## EXERCISE INSTRUCTIONS
Please print every record below exactly as it reads.

(Saved entries)
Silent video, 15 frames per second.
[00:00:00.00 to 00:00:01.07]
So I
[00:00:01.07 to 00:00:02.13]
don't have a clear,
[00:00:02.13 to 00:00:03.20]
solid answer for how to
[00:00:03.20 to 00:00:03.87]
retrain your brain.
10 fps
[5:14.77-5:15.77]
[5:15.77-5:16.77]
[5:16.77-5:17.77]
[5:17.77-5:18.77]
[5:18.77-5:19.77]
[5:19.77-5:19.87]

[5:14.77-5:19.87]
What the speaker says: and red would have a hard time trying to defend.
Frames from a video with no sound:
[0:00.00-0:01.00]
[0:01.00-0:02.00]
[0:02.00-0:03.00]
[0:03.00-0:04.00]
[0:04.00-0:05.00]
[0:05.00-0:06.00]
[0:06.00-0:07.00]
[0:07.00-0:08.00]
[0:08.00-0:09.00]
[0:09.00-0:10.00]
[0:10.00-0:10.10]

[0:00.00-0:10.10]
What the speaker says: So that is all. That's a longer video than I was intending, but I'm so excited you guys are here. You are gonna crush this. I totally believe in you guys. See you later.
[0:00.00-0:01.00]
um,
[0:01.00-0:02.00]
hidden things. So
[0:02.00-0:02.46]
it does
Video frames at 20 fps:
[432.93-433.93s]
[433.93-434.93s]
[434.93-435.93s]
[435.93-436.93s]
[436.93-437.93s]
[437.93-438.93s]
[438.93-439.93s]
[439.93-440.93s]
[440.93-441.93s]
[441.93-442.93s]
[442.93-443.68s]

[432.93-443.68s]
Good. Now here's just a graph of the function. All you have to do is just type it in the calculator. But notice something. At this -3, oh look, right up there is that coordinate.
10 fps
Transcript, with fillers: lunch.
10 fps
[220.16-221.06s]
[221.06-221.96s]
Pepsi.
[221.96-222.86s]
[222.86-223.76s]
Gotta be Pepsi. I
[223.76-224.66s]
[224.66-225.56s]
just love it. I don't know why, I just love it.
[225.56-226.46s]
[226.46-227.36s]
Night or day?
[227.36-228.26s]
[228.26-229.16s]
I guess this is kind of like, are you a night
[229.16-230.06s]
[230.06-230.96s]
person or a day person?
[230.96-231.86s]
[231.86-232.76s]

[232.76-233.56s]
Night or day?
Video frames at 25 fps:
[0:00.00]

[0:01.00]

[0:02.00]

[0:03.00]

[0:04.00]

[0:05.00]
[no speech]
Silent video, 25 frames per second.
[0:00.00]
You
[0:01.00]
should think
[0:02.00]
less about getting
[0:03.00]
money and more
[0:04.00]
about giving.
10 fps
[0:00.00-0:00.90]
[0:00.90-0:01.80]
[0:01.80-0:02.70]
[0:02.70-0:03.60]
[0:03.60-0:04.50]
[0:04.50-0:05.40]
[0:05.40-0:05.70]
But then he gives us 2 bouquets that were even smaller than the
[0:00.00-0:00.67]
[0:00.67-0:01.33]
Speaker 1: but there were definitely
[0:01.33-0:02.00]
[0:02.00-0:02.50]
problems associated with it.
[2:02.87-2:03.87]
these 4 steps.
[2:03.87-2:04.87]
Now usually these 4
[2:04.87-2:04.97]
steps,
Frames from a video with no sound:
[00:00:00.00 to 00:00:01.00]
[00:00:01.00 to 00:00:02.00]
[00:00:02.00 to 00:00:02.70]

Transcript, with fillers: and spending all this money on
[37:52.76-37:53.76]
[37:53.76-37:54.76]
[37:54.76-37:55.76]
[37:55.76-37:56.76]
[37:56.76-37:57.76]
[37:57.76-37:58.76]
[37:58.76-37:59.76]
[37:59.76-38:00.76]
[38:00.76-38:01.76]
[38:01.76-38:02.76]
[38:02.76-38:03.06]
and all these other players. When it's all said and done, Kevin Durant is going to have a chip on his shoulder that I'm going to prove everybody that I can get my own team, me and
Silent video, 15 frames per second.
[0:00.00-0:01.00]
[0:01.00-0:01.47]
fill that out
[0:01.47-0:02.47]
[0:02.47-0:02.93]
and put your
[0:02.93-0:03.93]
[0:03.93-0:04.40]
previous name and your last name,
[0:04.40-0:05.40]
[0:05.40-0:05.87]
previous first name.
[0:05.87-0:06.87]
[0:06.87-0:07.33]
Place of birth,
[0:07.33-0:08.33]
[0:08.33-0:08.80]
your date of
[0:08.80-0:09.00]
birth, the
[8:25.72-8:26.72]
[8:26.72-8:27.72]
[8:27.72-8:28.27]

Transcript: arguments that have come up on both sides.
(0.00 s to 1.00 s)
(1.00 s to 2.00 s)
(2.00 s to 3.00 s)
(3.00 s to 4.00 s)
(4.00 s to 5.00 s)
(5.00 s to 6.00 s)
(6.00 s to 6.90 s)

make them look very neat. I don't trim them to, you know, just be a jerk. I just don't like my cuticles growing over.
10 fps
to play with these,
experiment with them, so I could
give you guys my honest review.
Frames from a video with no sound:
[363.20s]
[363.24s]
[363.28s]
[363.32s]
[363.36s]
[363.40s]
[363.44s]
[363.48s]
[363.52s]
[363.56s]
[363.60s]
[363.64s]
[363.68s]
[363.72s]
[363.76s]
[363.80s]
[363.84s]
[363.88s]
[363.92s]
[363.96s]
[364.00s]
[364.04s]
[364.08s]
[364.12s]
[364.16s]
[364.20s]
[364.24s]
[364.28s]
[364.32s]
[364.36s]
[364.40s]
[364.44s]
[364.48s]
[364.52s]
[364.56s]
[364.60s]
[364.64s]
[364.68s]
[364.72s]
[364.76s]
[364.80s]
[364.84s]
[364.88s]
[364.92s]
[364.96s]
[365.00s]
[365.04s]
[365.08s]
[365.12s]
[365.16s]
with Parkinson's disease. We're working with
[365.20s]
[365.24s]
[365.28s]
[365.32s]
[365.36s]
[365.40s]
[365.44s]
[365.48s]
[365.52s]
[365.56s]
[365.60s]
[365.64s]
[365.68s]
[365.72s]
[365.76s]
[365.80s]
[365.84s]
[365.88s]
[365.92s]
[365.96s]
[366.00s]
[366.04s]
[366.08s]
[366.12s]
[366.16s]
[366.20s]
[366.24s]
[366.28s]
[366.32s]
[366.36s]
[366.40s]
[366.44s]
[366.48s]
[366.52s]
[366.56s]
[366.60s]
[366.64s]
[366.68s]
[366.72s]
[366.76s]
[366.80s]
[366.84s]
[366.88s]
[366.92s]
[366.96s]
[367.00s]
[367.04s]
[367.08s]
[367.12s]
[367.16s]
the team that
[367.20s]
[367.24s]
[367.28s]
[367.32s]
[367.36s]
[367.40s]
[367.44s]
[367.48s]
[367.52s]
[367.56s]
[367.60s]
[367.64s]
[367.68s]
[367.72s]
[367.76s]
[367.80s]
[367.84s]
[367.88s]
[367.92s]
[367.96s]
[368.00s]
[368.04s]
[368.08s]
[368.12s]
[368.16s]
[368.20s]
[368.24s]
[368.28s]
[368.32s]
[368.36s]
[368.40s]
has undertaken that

## RESULT
Silent video, 15 frames per second.
[00:00:00.00 to 00:00:01.07]
So I
[00:00:01.07 to 00:00:02.13]
don't have a clear,
[00:00:02.13 to 00:00:03.20]
solid answer for how to
[00:00:03.20 to 00:00:03.87]
retrain your brain.
10 fps
[5:14.77-5:15.77]
[5:15.77-5:16.77]
[5:16.77-5:17.77]
[5:17.77-5:18.77]
[5:18.77-5:19.77]
[5:19.77-5:19.87]

[5:14.77-5:19.87]
What the speaker says: and red would have a hard time trying to defend.
Frames from a video with no sound:
[0:00.00-0:01.00]
[0:01.00-0:02.00]
[0:02.00-0:03.00]
[0:03.00-0:04.00]
[0:04.00-0:05.00]
[0:05.00-0:06.00]
[0:06.00-0:07.00]
[0:07.00-0:08.00]
[0:08.00-0:09.00]
[0:09.00-0:10.00]
[0:10.00-0:10.10]

[0:00.00-0:10.10]
What the speaker says: So that is all. That's a longer video than I was intending, but I'm so excited you guys are here. You are gonna crush this. I totally believe in you guys. See you later.
[0:00.00-0:01.00]
um,
[0:01.00-0:02.00]
hidden things. So
[0:02.00-0:02.46]
it does
Video frames at 20 fps:
[432.93-433.93s]
[433.93-434.93s]
[434.93-435.93s]
[435.93-436.93s]
[436.93-437.93s]
[437.93-438.93s]
[438.93-439.93s]
[439.93-440.93s]
[440.93-441.93s]
[441.93-442.93s]
[442.93-443.68s]

[432.93-443.68s]
Good. Now here's just a graph of the function. All you have to do is just type it in the calculator. But notice something. At this -3, oh look, right up there is that coordinate.
10 fps
Transcript, with fillers: lunch.
10 fps
[220.16-221.06s]
[221.06-221.96s]
Pepsi.
[221.96-222.86s]
[222.86-223.76s]
Gotta be Pepsi. I
[223.76-224.66s]
[224.66-225.56s]
just love it. I don't know why, I just love it.
[225.56-226.46s]
[226.46-227.36s]
Night or day?
[227.36-228.26s]
[228.26-229.16s]
I guess this is kind of like, are you a night
[229.16-230.06s]
[230.06-230.96s]
person or a day person?
[230.96-231.86s]
[231.86-232.76s]

[232.76-233.56s]
Night or day?
Video frames at 25 fps:
[0:00.00]

[0:01.00]

[0:02.00]

[0:03.00]

[0:04.00]

[0:05.00]
[no speech]
Silent video, 25 frames per second.
[0:00.00]
You
[0:01.00]
should think
[0:02.00]
less about getting
[0:03.00]
money and more
[0:04.00]
about giving.
10 fps
[0:00.00-0:00.90]
[0:00.90-0:01.80]
[0:01.80-0:02.70]
[0:02.70-0:03.60]
[0:03.60-0:04.50]
[0:04.50-0:05.40]
[0:05.40-0:05.70]
But then he gives us 2 bouquets that were even smaller than the
[0:00.00-0:00.67]
[0:00.67-0:01.33]
Speaker 1: but there were definitely
[0:01.33-0:02.00]
[0:02.00-0:02.50]
problems associated with it.
[2:02.87-2:03.87]
these 4 steps.
[2:03.87-2:04.87]
Now usually these 4
[2:04.87-2:04.97]
steps,
Frames from a video with no sound:
[00:00:00.00 to 00:00:01.00]
[00:00:01.00 to 00:00:02.00]
[00:00:02.00 to 00:00:02.70]

Transcript, with fillers: and spending all this money on
[37:52.76-37:53.76]
[37:53.76-37:54.76]
[37:54.76-37:55.76]
[37:55.76-37:56.76]
[37:56.76-37:57.76]
[37:57.76-37:58.76]
[37:58.76-37:59.76]
[37:59.76-38:00.76]
[38:00.76-38:01.76]
[38:01.76-38:02.76]
[38:02.76-38:03.06]
and all these other players. When it's all said and done, Kevin Durant is going to have a chip on his shoulder that I'm going to prove everybody that I can get my own team, me and
Silent video, 15 frames per second.
[0:00.00-0:01.00]
[0:01.00-0:01.47]
fill that out
[0:01.47-0:02.47]
[0:02.47-0:02.93]
and put your
[0:02.93-0:03.93]
[0:03.93-0:04.40]
previous name and your last name,
[0:04.40-0:05.40]
[0:05.40-0:05.87]
previous first name.
[0:05.87-0:06.87]
[0:06.87-0:07.33]
Place of birth,
[0:07.33-0:08.33]
[0:08.33-0:08.80]
your date of
[0:08.80-0:09.00]
birth, the
[8:25.72-8:26.72]
[8:26.72-8:27.72]
[8:27.72-8:28.27]

Transcript: arguments that have come up on both sides.
(0.00 s to 1.00 s)
(1.00 s to 2.00 s)
(2.00 s to 3.00 s)
(3.00 s to 4.00 s)
(4.00 s to 5.00 s)
(5.00 s to 6.00 s)
(6.00 s to 6.90 s)

make them look very neat. I don't trim them to, you know, just be a jerk. I just don't like my cuticles growing over.
10 fps
to play with these,
experiment with them, so I could
give you guys my honest review.
Frames from a video with no sound:
[363.20s]
[363.24s]
[363.28s]
[363.32s]
[363.36s]
[363.40s]
[363.44s]
[363.48s]
[363.52s]
[363.56s]
[363.60s]
[363.64s]
[363.68s]
[363.72s]
[363.76s]
[363.80s]
[363.84s]
[363.88s]
[363.92s]
[363.96s]
[364.00s]
[364.04s]
[364.08s]
[364.12s]
[364.16s]
[364.20s]
[364.24s]
[364.28s]
[364.32s]
[364.36s]
[364.40s]
[364.44s]
[364.48s]
[364.52s]
[364.56s]
[364.60s]
[364.64s]
[364.68s]
[364.72s]
[364.76s]
[364.80s]
[364.84s]
[364.88s]
[364.92s]
[364.96s]
[365.00s]
[365.04s]
[365.08s]
[365.12s]
[365.16s]
with Parkinson's disease. We're working with
[365.20s]
[365.24s]
[365.28s]
[365.32s]
[365.36s]
[365.40s]
[365.44s]
[365.48s]
[365.52s]
[365.56s]
[365.60s]
[365.64s]
[365.68s]
[365.72s]
[365.76s]
[365.80s]
[365.84s]
[365.88s]
[365.92s]
[365.96s]
[366.00s]
[366.04s]
[366.08s]
[366.12s]
[366.16s]
[366.20s]
[366.24s]
[366.28s]
[366.32s]
[366.36s]
[366.40s]
[366.44s]
[366.48s]
[366.52s]
[366.56s]
[366.60s]
[366.64s]
[366.68s]
[366.72s]
[366.76s]
[366.80s]
[366.84s]
[366.88s]
[366.92s]
[366.96s]
[367.00s]
[367.04s]
[367.08s]
[367.12s]
[367.16s]
the team that
[367.20s]
[367.24s]
[367.28s]
[367.32s]
[367.36s]
[367.40s]
[367.44s]
[367.48s]
[367.52s]
[367.56s]
[367.60s]
[367.64s]
[367.68s]
[367.72s]
[367.76s]
[367.80s]
[367.84s]
[367.88s]
[367.92s]
[367.96s]
[368.00s]
[368.04s]
[368.08s]
[368.12s]
[368.16s]
[368.20s]
[368.24s]
[368.28s]
[368.32s]
[368.36s]
[368.40s]
has undertaken that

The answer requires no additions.